Evan' ın bütün ısrarlarına rağmen tek başıma geliyorum çocukluğumun geçtiği eve. Yemyeşil bahçede kendini belli eden kırmızılıkların hala solmamış olması beni sinirlendiriyor.
'Siz niye acı çekmiyorsunuz? Sizinle ilgilenen kişi artık yok yanınızda. Kurumanız gerekmiyor mu?'
Gözyaşlarım son zamanlar görev edindikleri akma işlemine başlarken hıçkırıklar eşliğinde bulunduğum yere çöküyorum. Çiçeklere çıkışmamın normal olmadığını biliyorum. Fakat elimden daha farklı davranmak gelmiyor. Ne duygularımı boşaltabiliyorum ne de içimdeki anlamsızlığı doldurabiliyorum. Ağlamakta bağırmakta merhem olmuyor yarama. Biraz sakinleşince kaderimi kabullenerek ortadaki ağacın dalından sarkan salıncağa oturuyorum.
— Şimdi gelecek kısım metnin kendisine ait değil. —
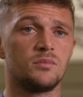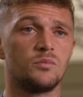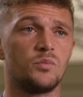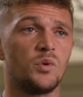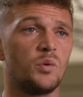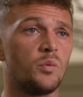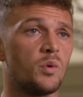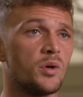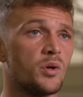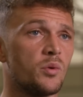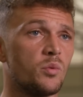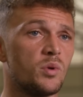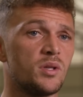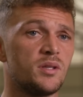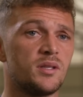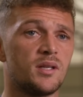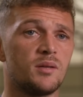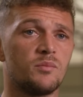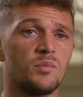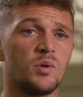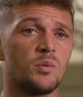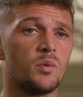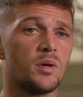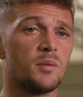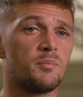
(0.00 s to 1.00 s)
We want to win
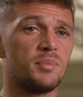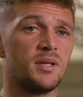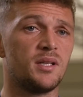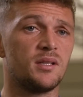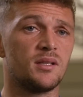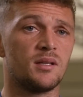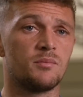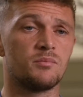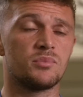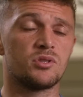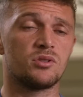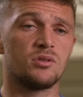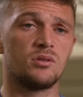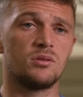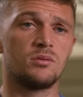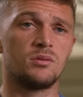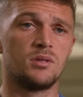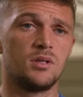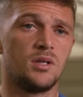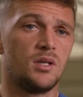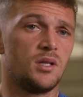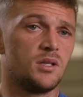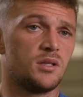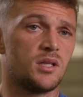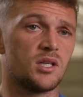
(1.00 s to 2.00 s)
that. We want to beat them. So
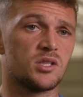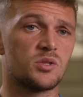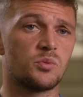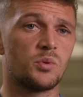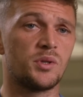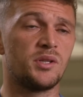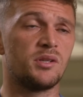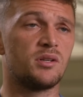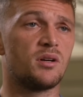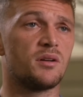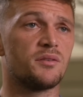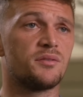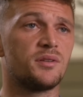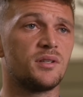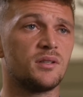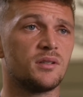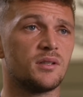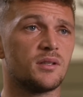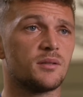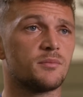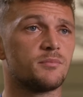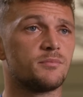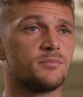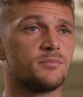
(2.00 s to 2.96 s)
that's where you got to think.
Rüzgarın yüzüme fırçasını sürmesi dışında hiçbir şeye kafa yormadan sallanmam, güneşin batışıyla birlikte farkındalığa bırakıyor kendini. Evan' ın söylediklerini düşünüyorum. Varlığından bile haberimin olmadığı öfkem gün yüzüne çıkıyor. Ne olursa olsun bu işin peşini bırakmayacağım!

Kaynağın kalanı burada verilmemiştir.